## Task to carry out
Copy every record below exactly, leaving out any pictures.

## Records supplied
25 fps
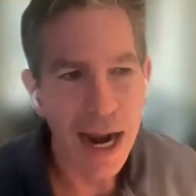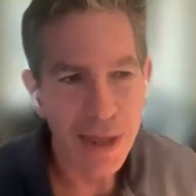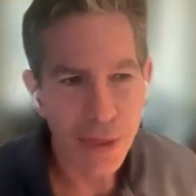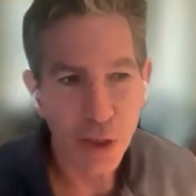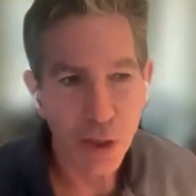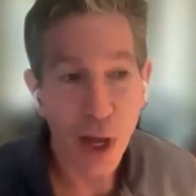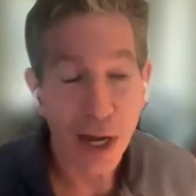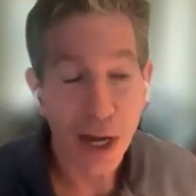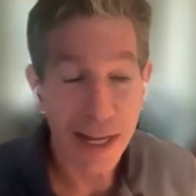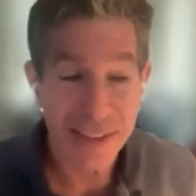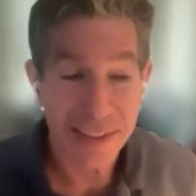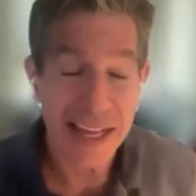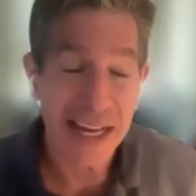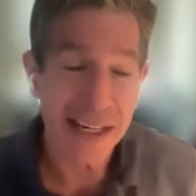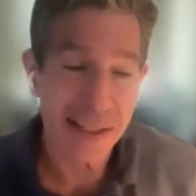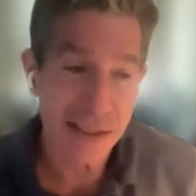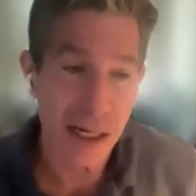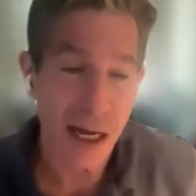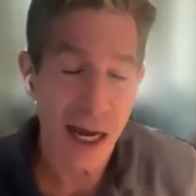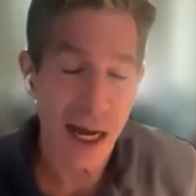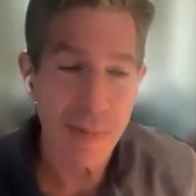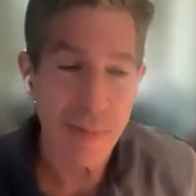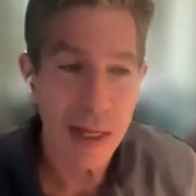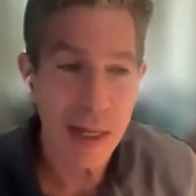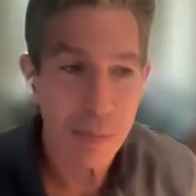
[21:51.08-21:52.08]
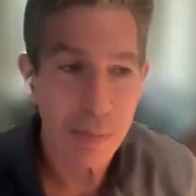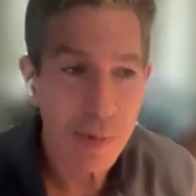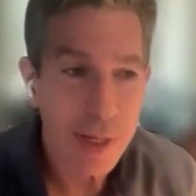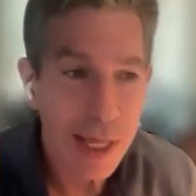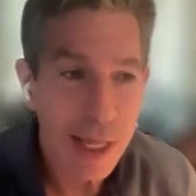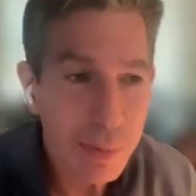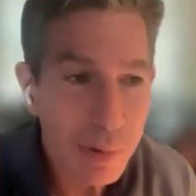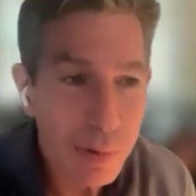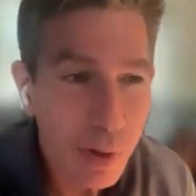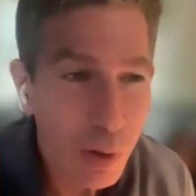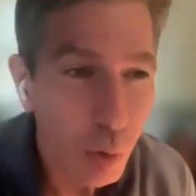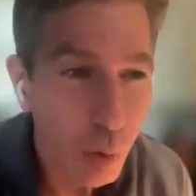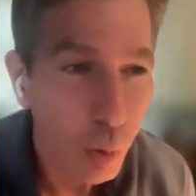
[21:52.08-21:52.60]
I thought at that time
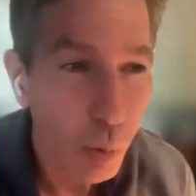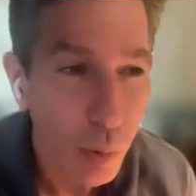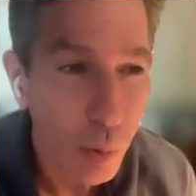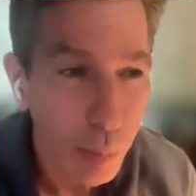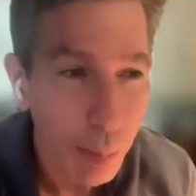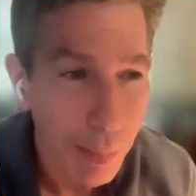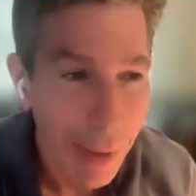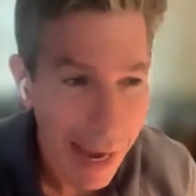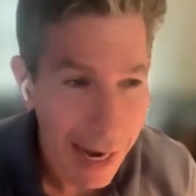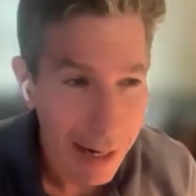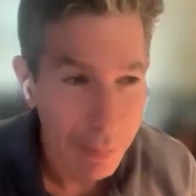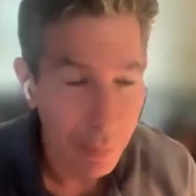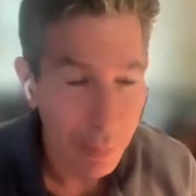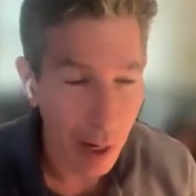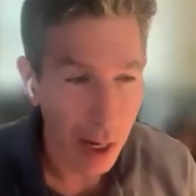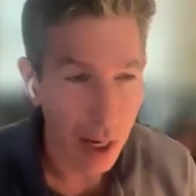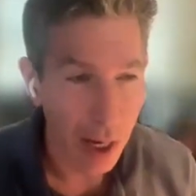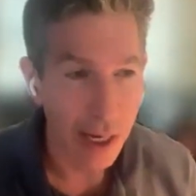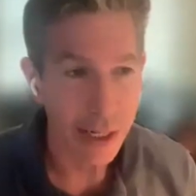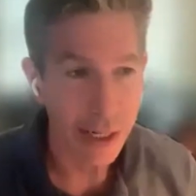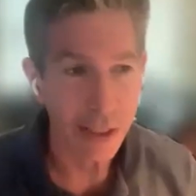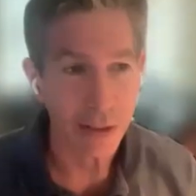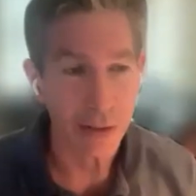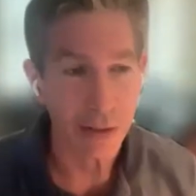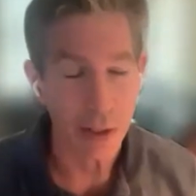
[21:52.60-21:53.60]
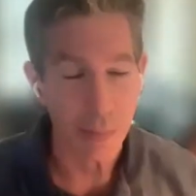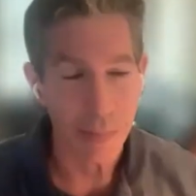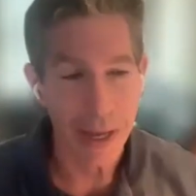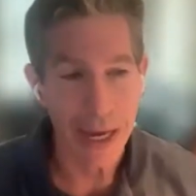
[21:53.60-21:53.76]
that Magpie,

## Answer box
25 fps
[21:51.08-21:52.08]
[21:52.08-21:52.60]
I thought at that time
[21:52.60-21:53.60]
[21:53.60-21:53.76]
that Magpie,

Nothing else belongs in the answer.